==== Exercise data
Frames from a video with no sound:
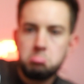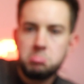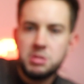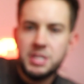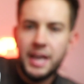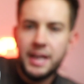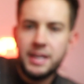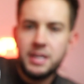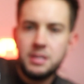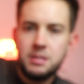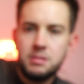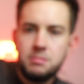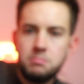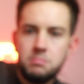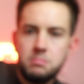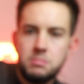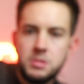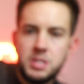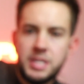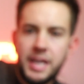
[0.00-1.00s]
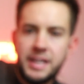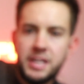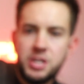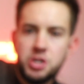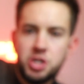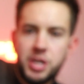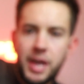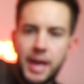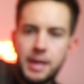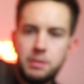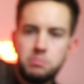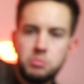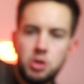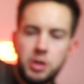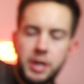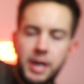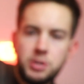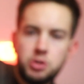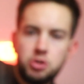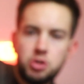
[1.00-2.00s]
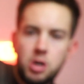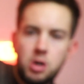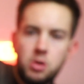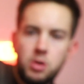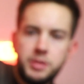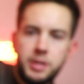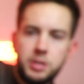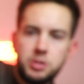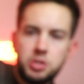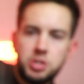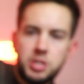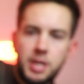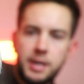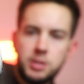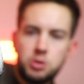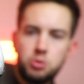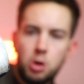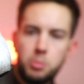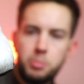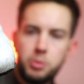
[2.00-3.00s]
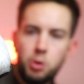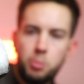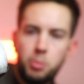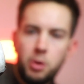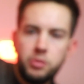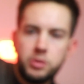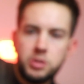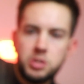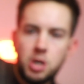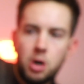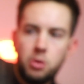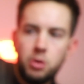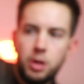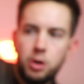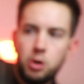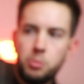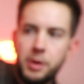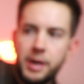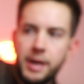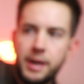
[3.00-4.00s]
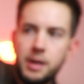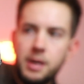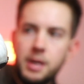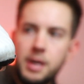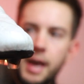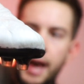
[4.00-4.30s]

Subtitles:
10-ish games on Astro, and they're starting to open up on the toe a little bit.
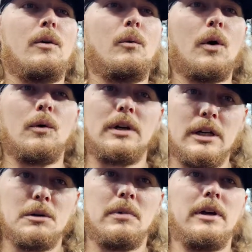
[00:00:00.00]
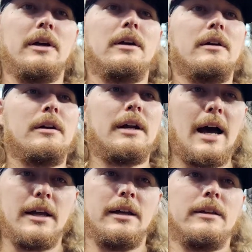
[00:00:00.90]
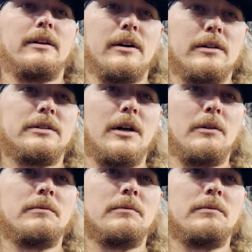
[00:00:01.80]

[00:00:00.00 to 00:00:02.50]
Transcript: where we need to be, and how to get there. So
========
What this task involves >> Your answer must be the records above, copied exactly, with no pictures.

Exercise solution >>
Frames from a video with no sound:
[0.00-1.00s]
[1.00-2.00s]
[2.00-3.00s]
[3.00-4.00s]
[4.00-4.30s]

Subtitles:
10-ish games on Astro, and they're starting to open up on the toe a little bit.
[00:00:00.00]
[00:00:00.90]
[00:00:01.80]

[00:00:00.00 to 00:00:02.50]
Transcript: where we need to be, and how to get there. So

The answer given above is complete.